## Data listing
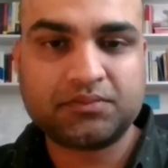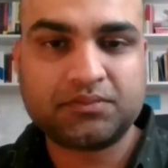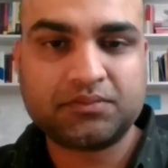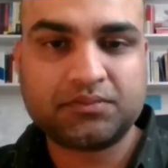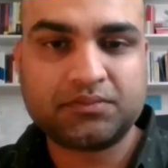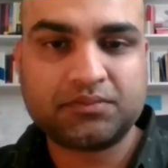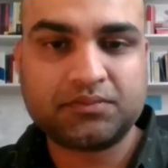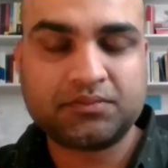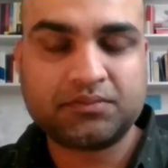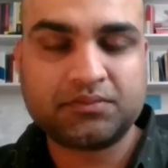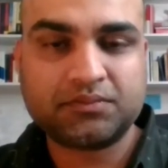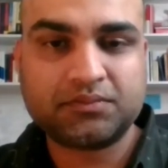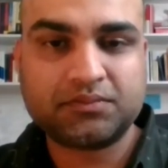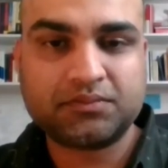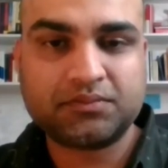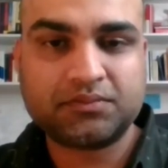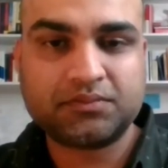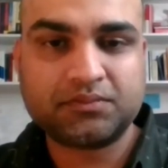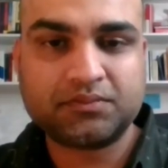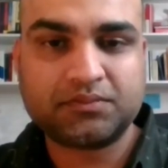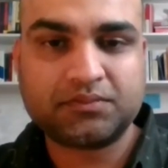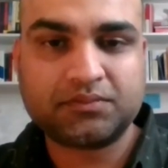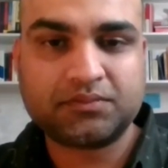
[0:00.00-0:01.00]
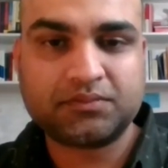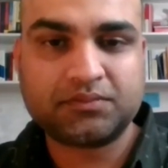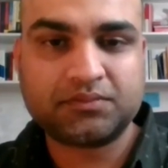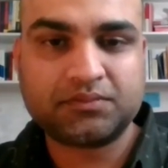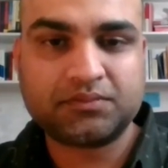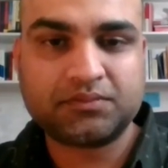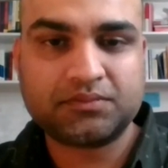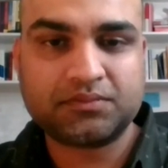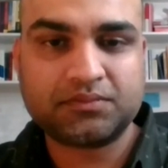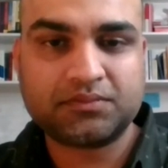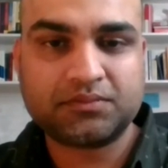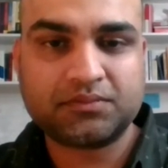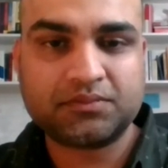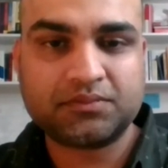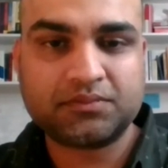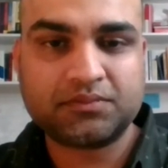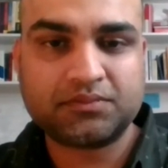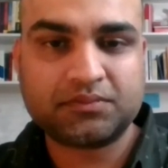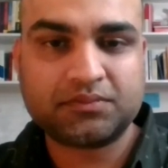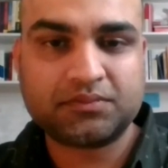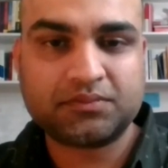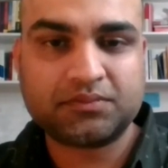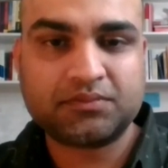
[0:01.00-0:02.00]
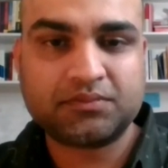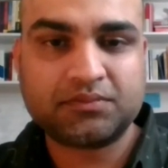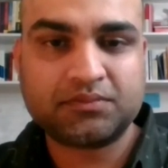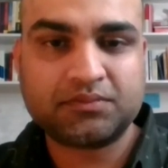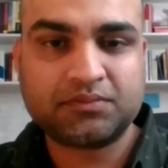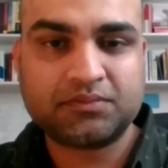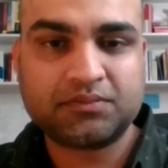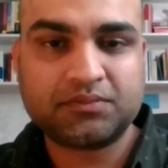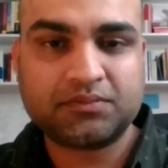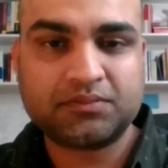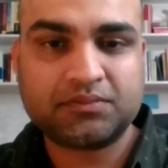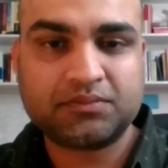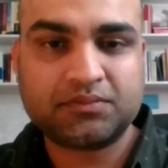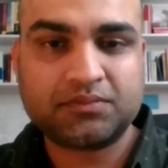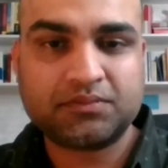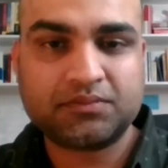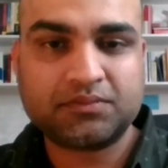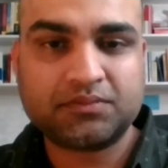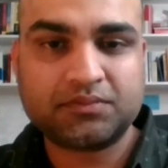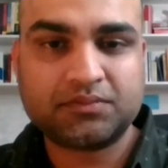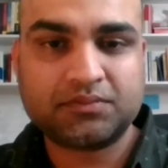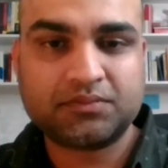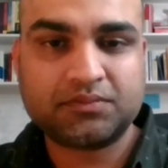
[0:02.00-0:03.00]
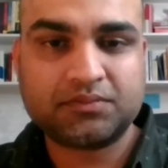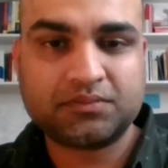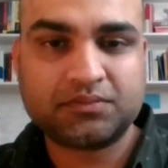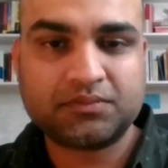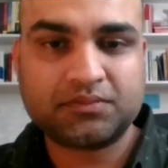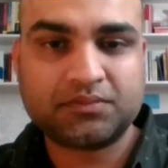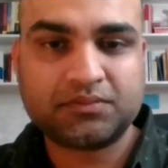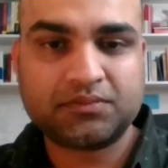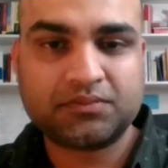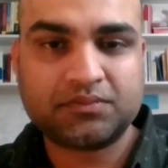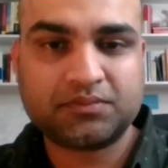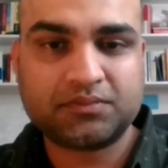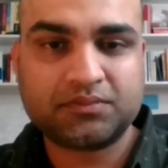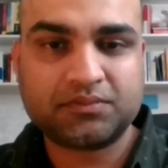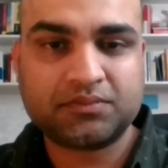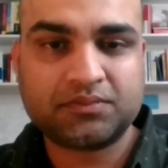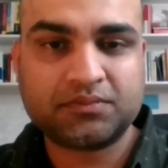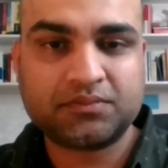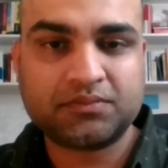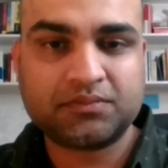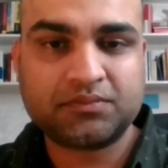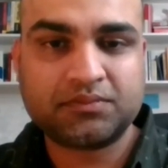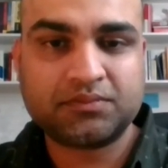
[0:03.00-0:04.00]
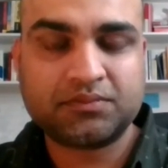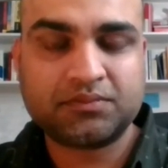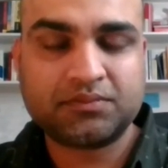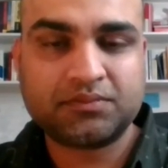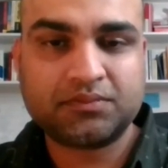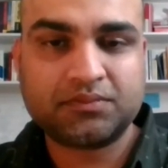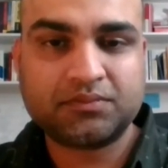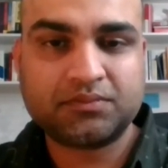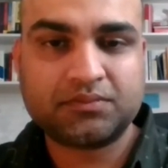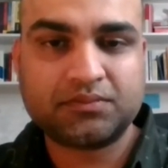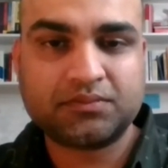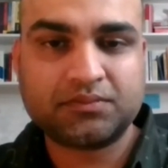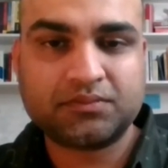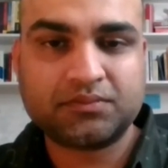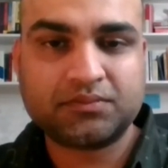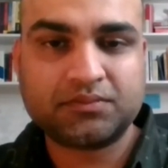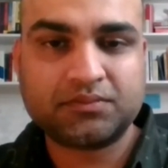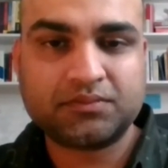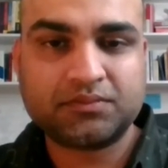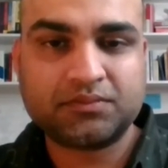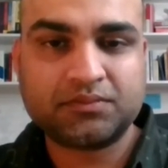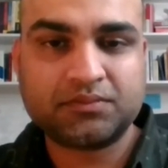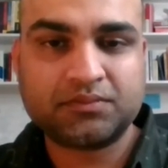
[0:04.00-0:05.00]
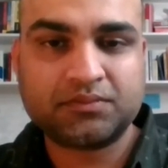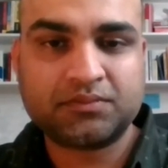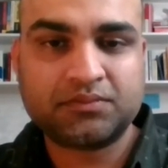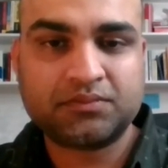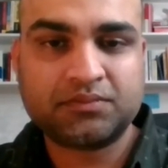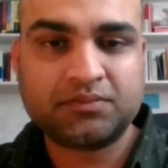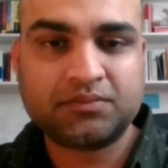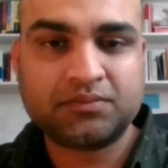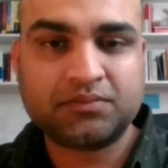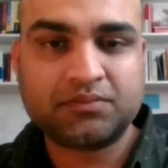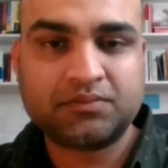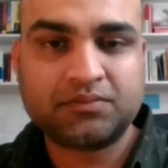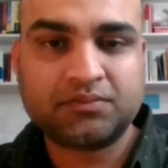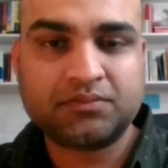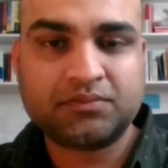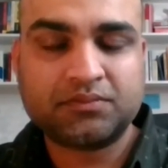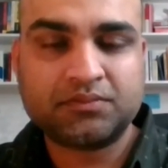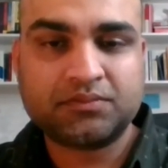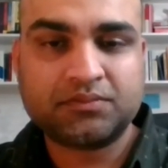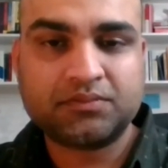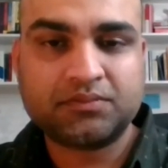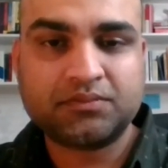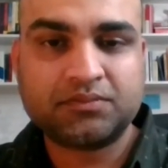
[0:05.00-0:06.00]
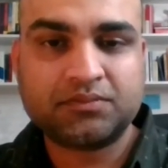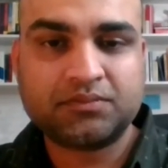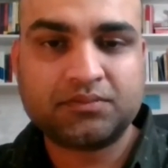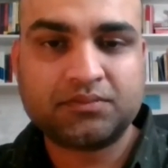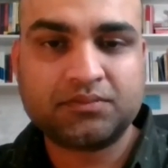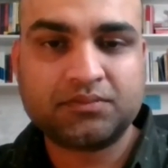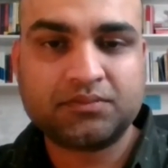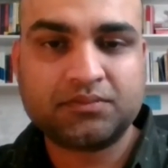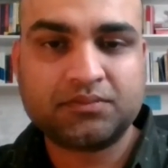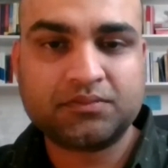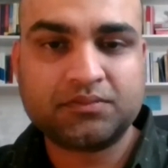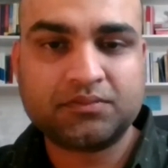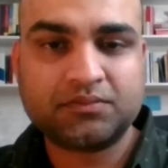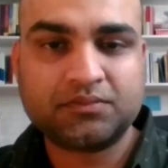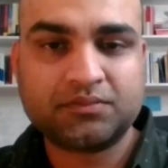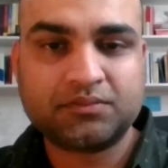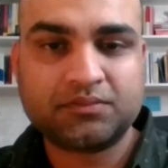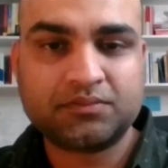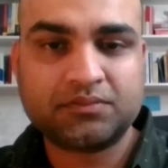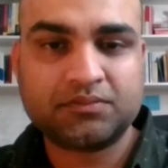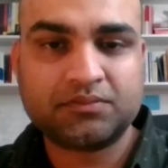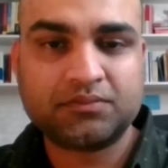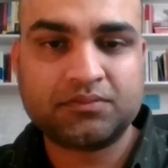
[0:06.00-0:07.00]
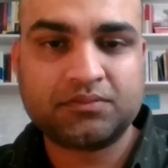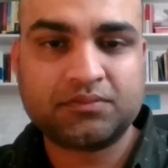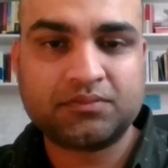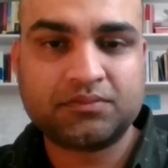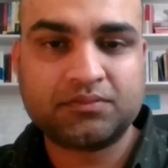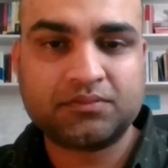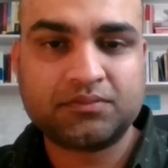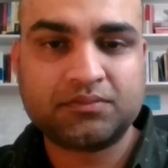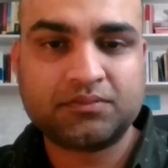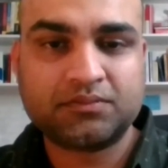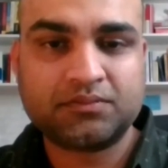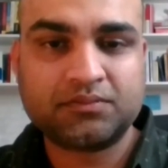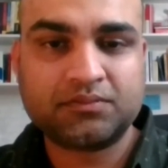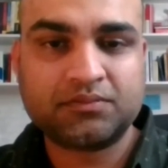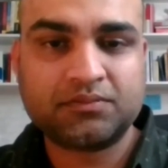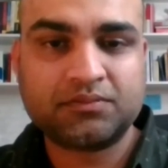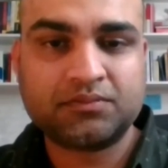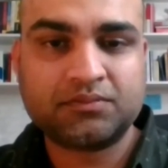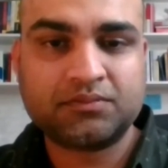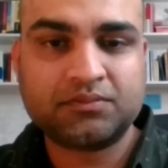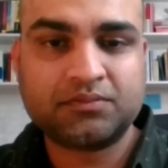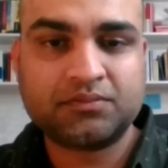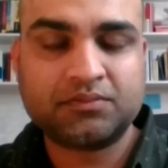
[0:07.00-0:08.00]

(not speaking)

## Activity
Your answer should reproduce every line of the data verbatim and include no images.

## Answer
[0:00.00-0:01.00]
[0:01.00-0:02.00]
[0:02.00-0:03.00]
[0:03.00-0:04.00]
[0:04.00-0:05.00]
[0:05.00-0:06.00]
[0:06.00-0:07.00]
[0:07.00-0:08.00]

(not speaking)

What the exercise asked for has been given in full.